In simple language, generic functions let one function work with many types. Generic classes and interfaces do the same thing for whole objects — a Stack<number> and a Stack<string> share one definition but stay totally type-safe.
Generic interfaces
The type parameter goes right after the interface name. Inside, we can use it anywhere a type goes.
interface ApiResponse<T> {
data: T;
status: number;
error?: string;
}
const r1: ApiResponse<string> = { data: "ok", status: 200 };
const r2: ApiResponse<{ id: number }> = { data: { id: 1 }, status: 200 };
The classic example: an interface for any container.
interface Box<T> {
contents: T;
}
const numBox: Box<number> = { contents: 42 };
const strBox: Box<string> = { contents: "hi" };
Generic classes
Same pattern — type parameter after the class name, available throughout the class body.
class Stack<T> {
private items: T[] = [];
push(item: T) { this.items.push(item); }
pop(): T | undefined { return this.items.pop(); }
peek(): T | undefined { return this.items[this.items.length - 1]; }
get size() { return this.items.length; }
}
const numStack = new Stack<number>();
numStack.push(1);
numStack.push("two"); // Error — must be number
const strStack = new Stack<string>();
strStack.push("hi"); // OK
Multiple type parameters
A Map<K, V> is the obvious one. Let’s write our own simplified version.
class Dictionary<K extends string | number, V> {
private store: Record<string, V> = {};
set(key: K, value: V) { this.store[String(key)] = value; }
get(key: K): V | undefined { return this.store[String(key)]; }
}
const d = new Dictionary<string, number>();
d.set("age", 28);
const a = d.get("age"); // a: number | undefined
Implementing a generic interface
A class can implement a generic interface — and either lock the type in or stay generic itself.
interface Repository<T> {
find(id: number): T | null;
save(item: T): void;
}
// locked-in: user-specific repo
class UserRepo implements Repository<{ id: number; name: string }> {
find(id: number) { return { id, name: "M" }; }
save(item: { id: number; name: string }) { /* ... */ }
}
// stays generic: works for any T
class InMemoryRepo<T extends { id: number }> implements Repository<T> {
private items: T[] = [];
find(id: number) { return this.items.find(i => i.id === id) ?? null; }
save(item: T) { this.items.push(item); }
}
Extending generic classes
A subclass can pass through the generic, lock it down, or add its own.
class Queue<T> {
protected items: T[] = [];
enqueue(x: T) { this.items.push(x); }
dequeue(): T | undefined { return this.items.shift(); }
}
// lock T to string
class StringQueue extends Queue<string> {
joinAll() { return this.items.join(","); }
}
// pass T through
class LoggedQueue<T> extends Queue<T> {
enqueue(x: T) {
console.log("adding", x);
super.enqueue(x);
}
}
Default type parameters
Just like with functions, classes and interfaces can have defaults.

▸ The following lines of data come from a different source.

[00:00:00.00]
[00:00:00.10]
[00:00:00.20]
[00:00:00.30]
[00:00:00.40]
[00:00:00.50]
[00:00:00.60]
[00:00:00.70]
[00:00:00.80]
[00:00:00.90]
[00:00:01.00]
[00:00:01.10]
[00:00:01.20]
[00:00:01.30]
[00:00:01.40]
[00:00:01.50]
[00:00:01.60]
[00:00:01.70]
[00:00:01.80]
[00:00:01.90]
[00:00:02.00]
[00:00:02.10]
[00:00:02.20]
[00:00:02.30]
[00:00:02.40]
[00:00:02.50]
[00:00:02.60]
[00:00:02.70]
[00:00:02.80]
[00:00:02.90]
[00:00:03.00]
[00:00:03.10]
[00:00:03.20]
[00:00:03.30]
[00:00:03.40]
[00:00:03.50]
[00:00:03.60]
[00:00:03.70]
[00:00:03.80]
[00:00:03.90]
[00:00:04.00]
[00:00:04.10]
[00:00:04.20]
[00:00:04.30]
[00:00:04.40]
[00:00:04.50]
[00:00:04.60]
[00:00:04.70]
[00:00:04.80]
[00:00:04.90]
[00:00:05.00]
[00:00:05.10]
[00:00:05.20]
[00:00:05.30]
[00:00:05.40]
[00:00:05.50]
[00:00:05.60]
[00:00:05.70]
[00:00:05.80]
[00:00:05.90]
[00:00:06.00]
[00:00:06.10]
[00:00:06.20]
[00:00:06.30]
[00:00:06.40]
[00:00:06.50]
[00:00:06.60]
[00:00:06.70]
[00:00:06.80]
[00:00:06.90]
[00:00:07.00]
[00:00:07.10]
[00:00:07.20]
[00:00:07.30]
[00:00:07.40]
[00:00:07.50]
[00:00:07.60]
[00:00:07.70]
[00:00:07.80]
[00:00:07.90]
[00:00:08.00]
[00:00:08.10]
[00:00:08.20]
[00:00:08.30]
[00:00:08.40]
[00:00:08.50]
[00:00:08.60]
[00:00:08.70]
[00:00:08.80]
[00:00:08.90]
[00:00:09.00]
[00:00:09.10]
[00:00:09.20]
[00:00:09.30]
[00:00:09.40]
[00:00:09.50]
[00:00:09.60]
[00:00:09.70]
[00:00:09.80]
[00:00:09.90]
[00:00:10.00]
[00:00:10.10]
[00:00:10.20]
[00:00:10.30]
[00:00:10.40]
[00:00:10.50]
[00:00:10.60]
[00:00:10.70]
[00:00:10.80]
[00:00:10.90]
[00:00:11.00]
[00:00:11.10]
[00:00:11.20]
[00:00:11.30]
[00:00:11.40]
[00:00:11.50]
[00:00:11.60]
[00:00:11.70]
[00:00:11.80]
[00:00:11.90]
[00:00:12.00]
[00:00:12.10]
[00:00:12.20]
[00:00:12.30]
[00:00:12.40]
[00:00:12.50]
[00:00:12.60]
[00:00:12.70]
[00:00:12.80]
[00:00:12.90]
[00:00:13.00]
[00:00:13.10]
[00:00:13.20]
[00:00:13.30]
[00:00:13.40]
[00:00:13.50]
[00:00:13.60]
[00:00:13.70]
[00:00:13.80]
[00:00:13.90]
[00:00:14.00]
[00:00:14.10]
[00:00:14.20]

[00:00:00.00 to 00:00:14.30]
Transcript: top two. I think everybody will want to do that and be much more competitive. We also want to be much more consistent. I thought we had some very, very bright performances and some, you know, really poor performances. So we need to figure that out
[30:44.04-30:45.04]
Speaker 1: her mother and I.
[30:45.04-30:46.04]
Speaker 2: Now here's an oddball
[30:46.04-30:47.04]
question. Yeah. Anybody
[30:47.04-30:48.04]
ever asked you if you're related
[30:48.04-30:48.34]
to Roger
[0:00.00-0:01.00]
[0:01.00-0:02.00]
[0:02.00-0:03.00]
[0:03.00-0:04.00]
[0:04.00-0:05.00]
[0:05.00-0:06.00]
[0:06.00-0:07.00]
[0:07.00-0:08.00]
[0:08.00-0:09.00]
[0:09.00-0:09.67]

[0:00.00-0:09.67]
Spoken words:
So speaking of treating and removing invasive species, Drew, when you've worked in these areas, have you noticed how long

interface Result<T = unknown, E = Error> {
ok: boolean;
value?: T;
error?: E;
}
const r: Result = { ok: false, error: new Error("boom") };
// T defaults to unknown, E to Error
Common interview prompt
“Build a typed event emitter where .on('foo', handler) only accepts handlers matching the payload of foo.” That’s a generic interface keyed by event name plus a K extends keyof Events constraint — combines everything from the last three notes.
interface Events {
login: { userId: number };
logout: { reason: string };
}
class Emitter<E> {
on<K extends keyof E>(event: K, handler: (payload: E[K]) => void) {
/* register */
}
}
const e = new Emitter<Events>();
e.on("login", (p) => p.userId); // p: { userId: number }
e.on("logout", (p) => p.reason); // p: { reason: string }
Once we’re comfortable here, the rest of TypeScript’s advanced types — utility types, conditional types, mapped types — all build on this same foundation.